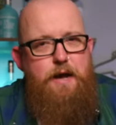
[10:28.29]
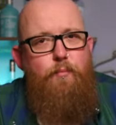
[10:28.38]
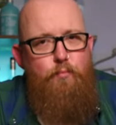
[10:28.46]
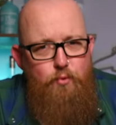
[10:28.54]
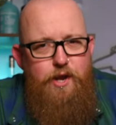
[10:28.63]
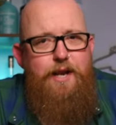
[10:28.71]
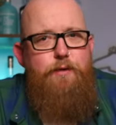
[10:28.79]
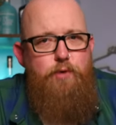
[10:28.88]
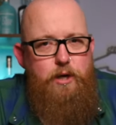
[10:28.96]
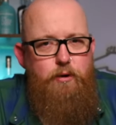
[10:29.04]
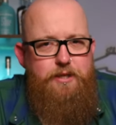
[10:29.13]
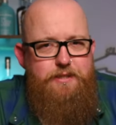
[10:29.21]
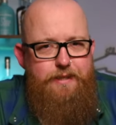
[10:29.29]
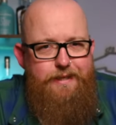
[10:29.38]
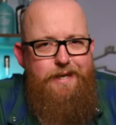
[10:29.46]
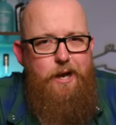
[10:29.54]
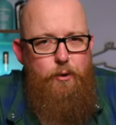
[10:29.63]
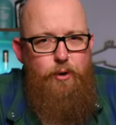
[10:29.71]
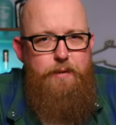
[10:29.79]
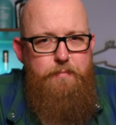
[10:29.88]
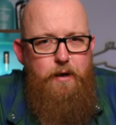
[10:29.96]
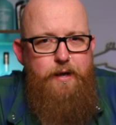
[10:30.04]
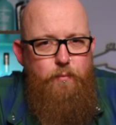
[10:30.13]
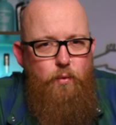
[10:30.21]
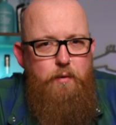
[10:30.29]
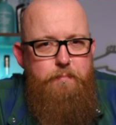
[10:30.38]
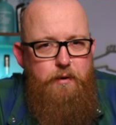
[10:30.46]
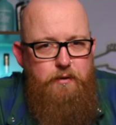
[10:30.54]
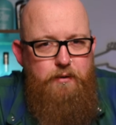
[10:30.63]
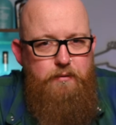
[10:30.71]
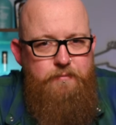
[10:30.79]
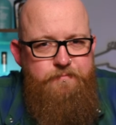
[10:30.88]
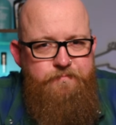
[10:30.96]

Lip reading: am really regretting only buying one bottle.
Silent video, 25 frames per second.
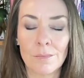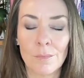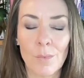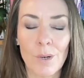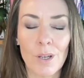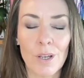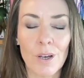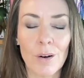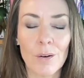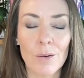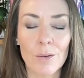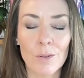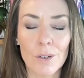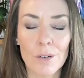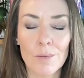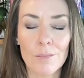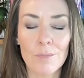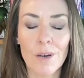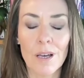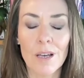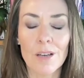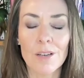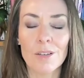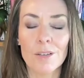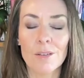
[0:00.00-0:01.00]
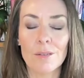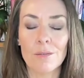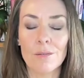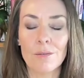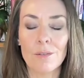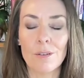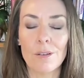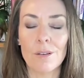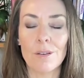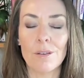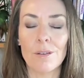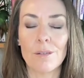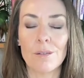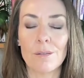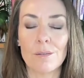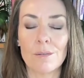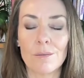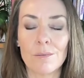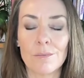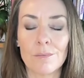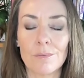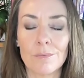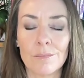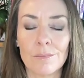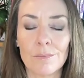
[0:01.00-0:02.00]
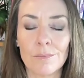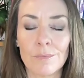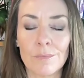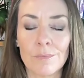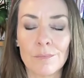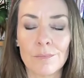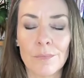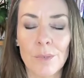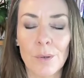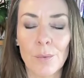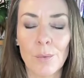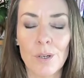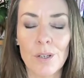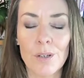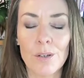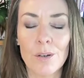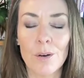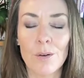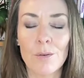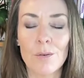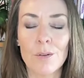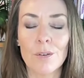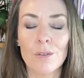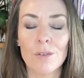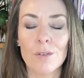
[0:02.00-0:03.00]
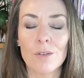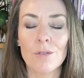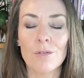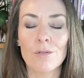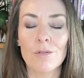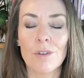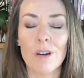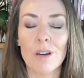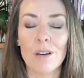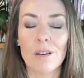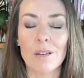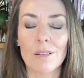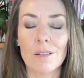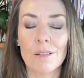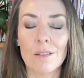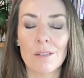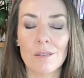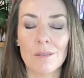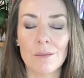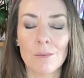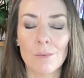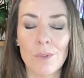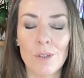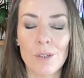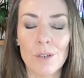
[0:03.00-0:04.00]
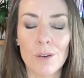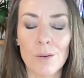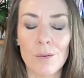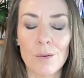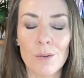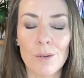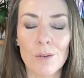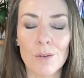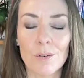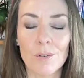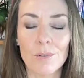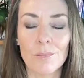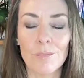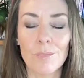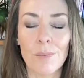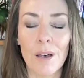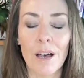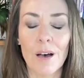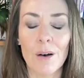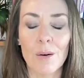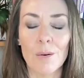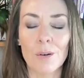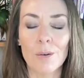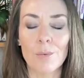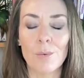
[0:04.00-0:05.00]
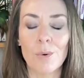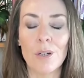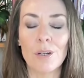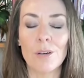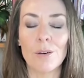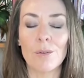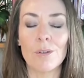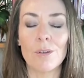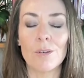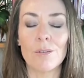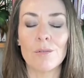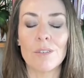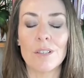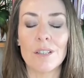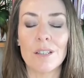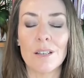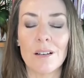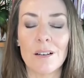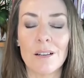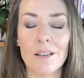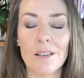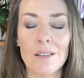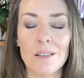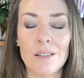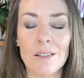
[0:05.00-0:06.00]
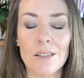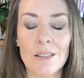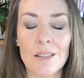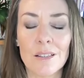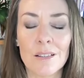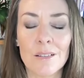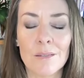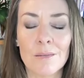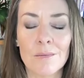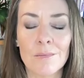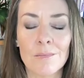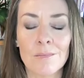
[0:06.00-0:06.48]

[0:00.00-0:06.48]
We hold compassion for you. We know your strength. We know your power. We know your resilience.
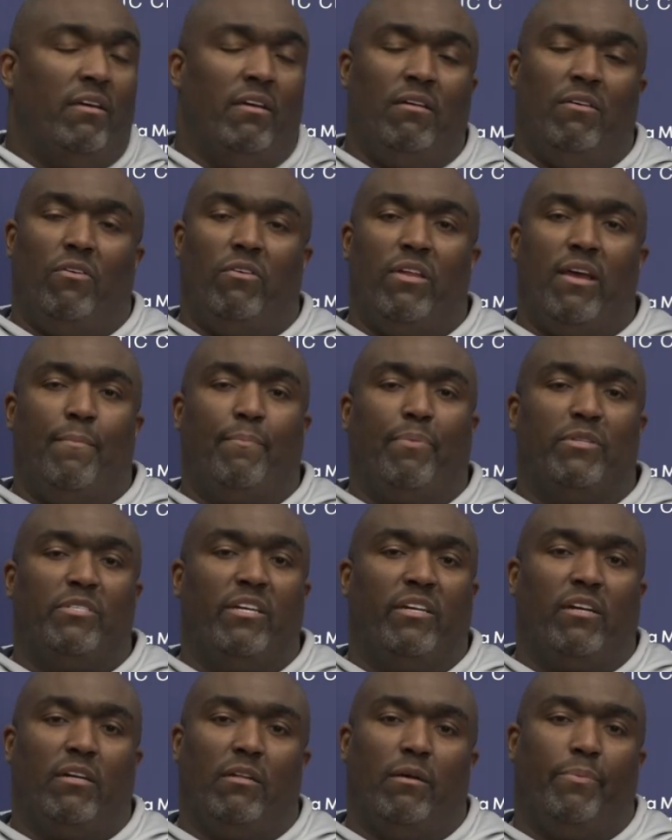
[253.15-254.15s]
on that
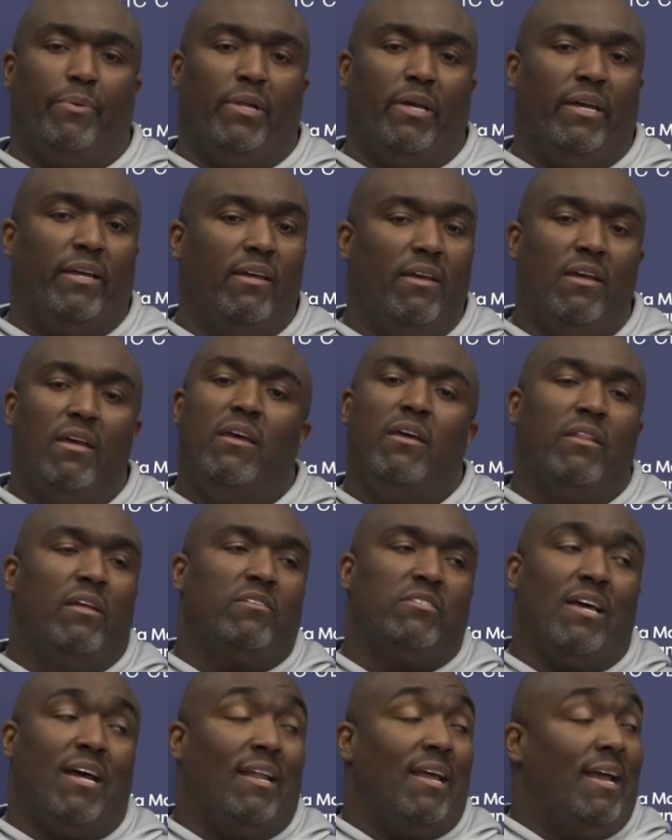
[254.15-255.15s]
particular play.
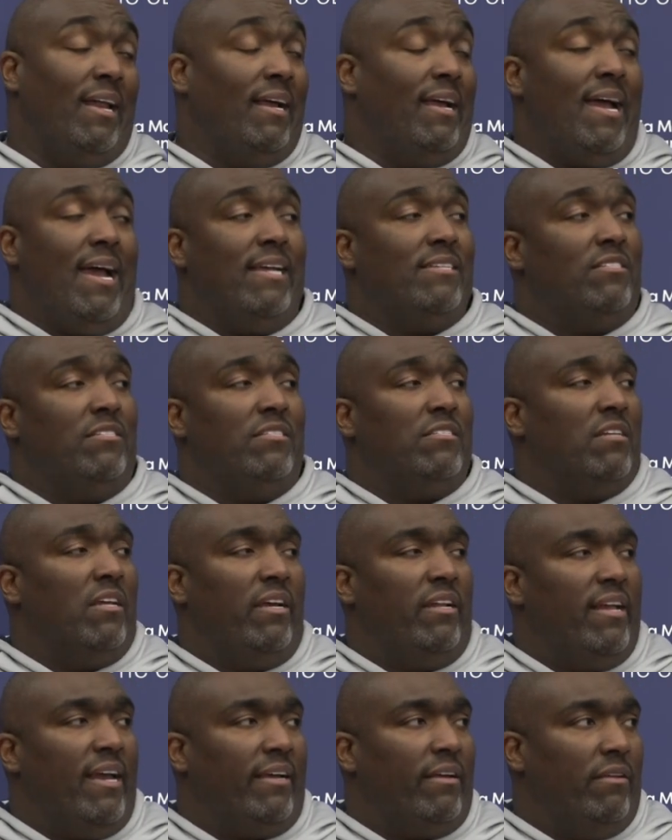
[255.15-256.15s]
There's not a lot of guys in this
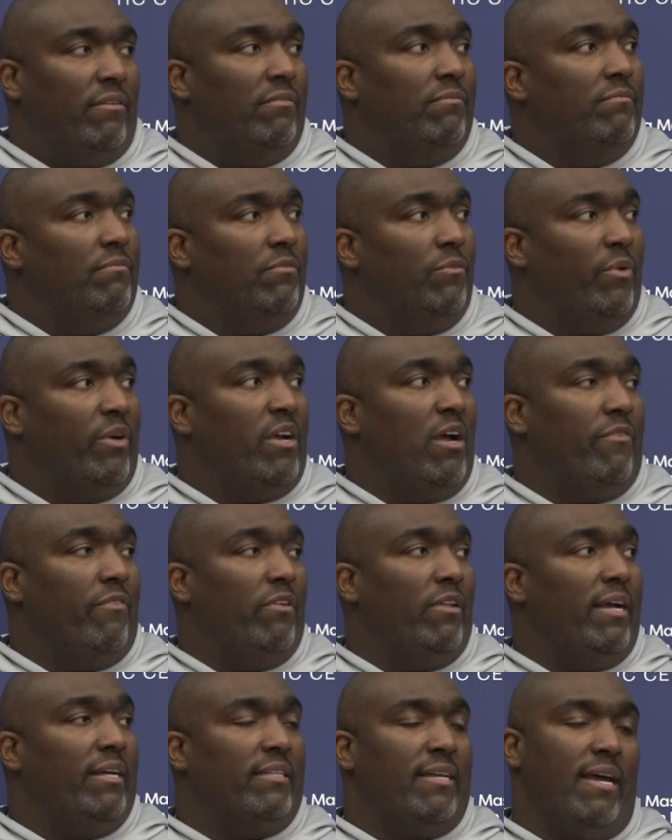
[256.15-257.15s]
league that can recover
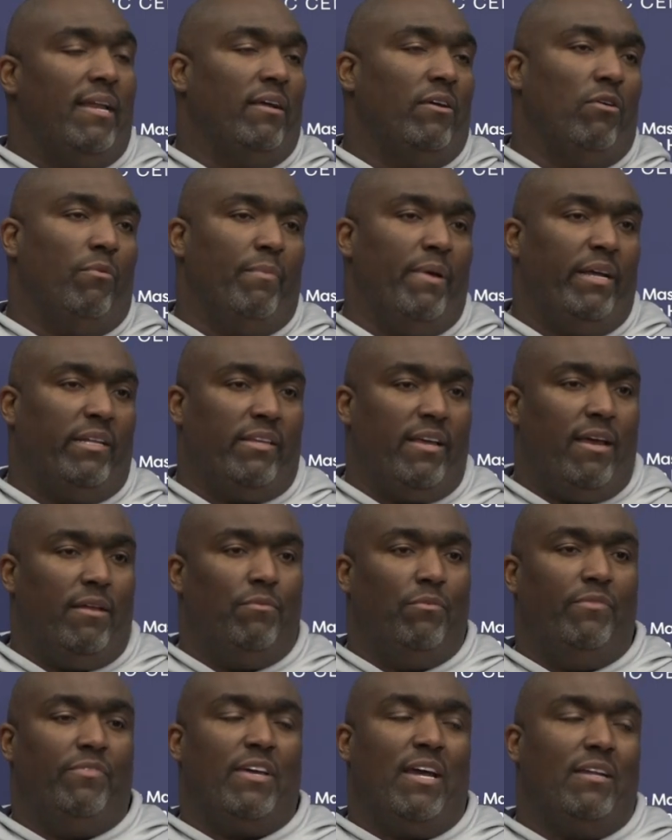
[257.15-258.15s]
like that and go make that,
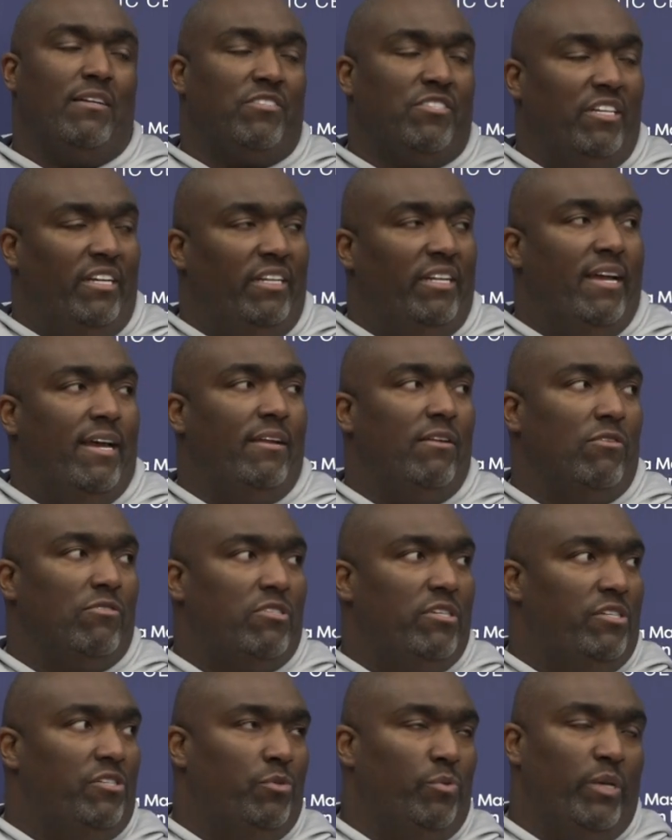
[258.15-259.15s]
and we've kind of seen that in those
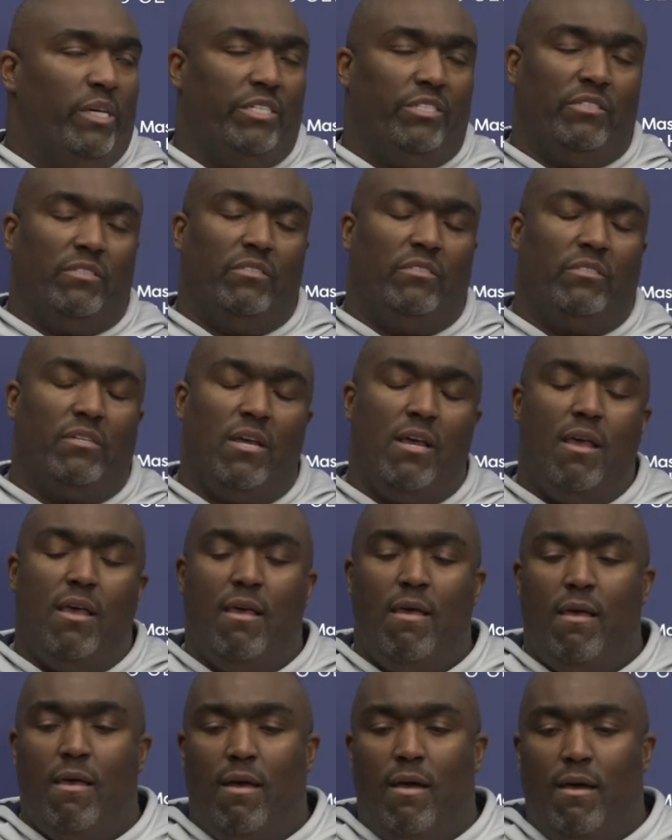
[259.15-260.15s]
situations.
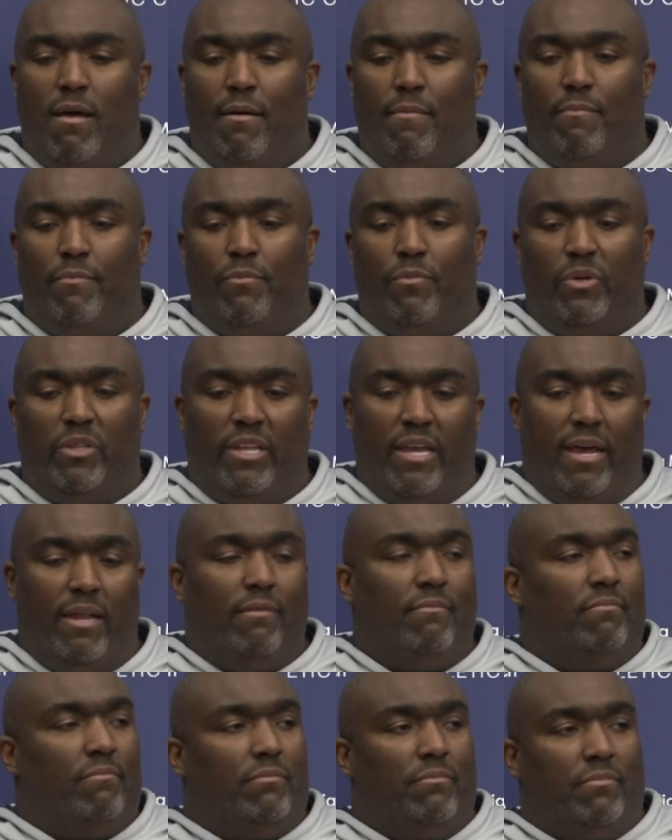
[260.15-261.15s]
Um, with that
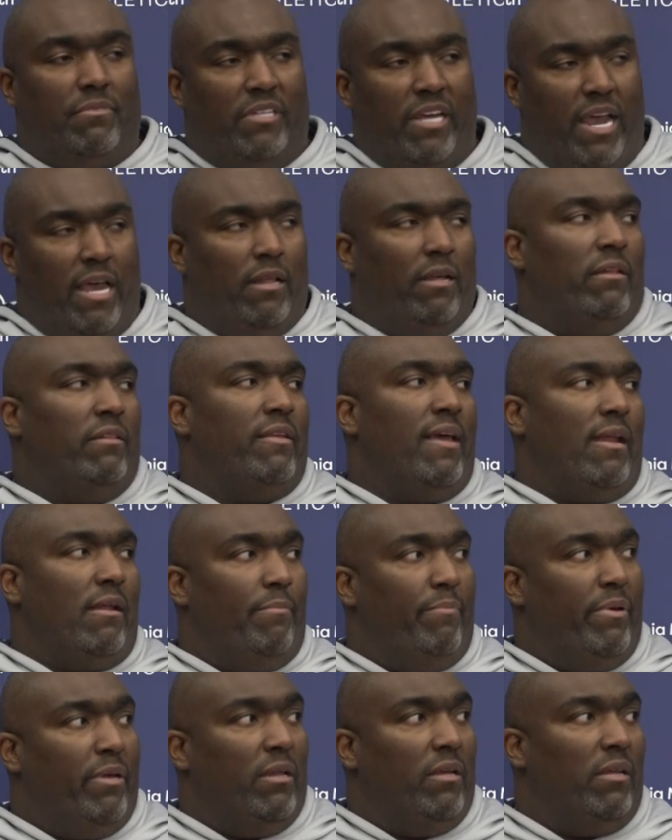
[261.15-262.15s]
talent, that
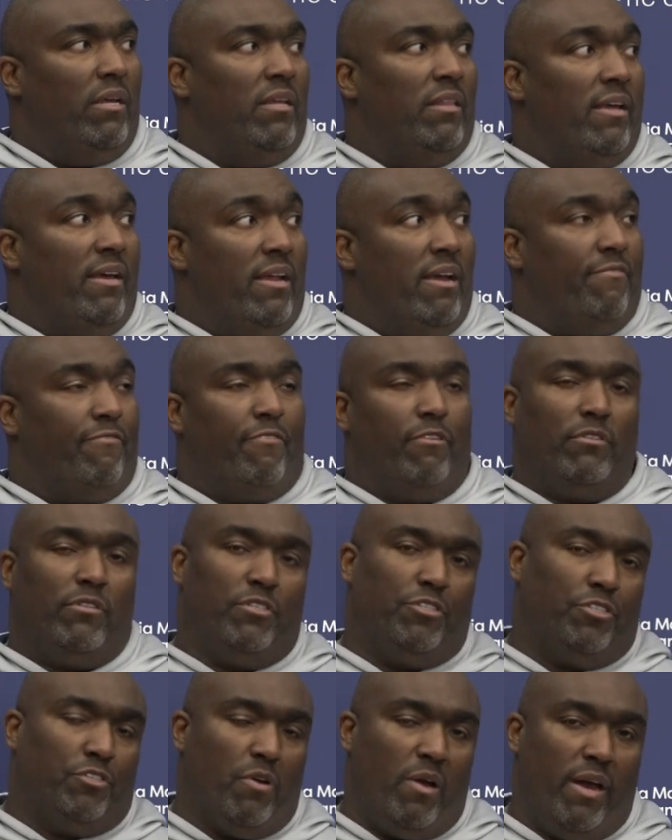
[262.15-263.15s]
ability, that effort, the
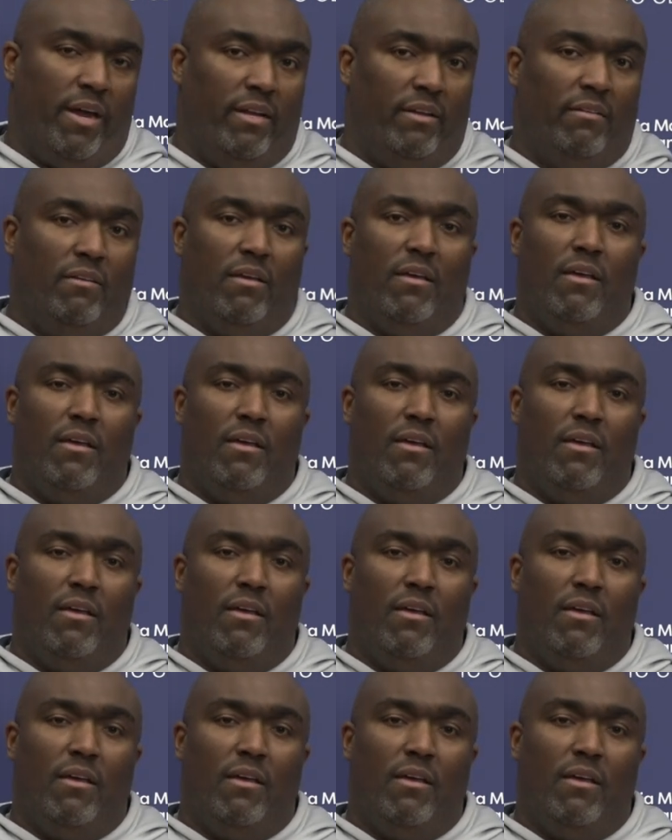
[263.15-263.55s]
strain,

* * * * *

● **What to work on**
Extract, word for word, each line from the one that contains "[0:06.00-0:06.48]" through the final line of the data above. Leave the pictures out.

● **Answer area**
[0:06.00-0:06.48]

[0:00.00-0:06.48]
We hold compassion for you. We know your strength. We know your power. We know your resilience.
[253.15-254.15s]
on that
[254.15-255.15s]
particular play.
[255.15-256.15s]
There's not a lot of guys in this
[256.15-257.15s]
league that can recover
[257.15-258.15s]
like that and go make that,
[258.15-259.15s]
and we've kind of seen that in those
[259.15-260.15s]
situations.
[260.15-261.15s]
Um, with that
[261.15-262.15s]
talent, that
[262.15-263.15s]
ability, that effort, the
[263.15-263.55s]
strain,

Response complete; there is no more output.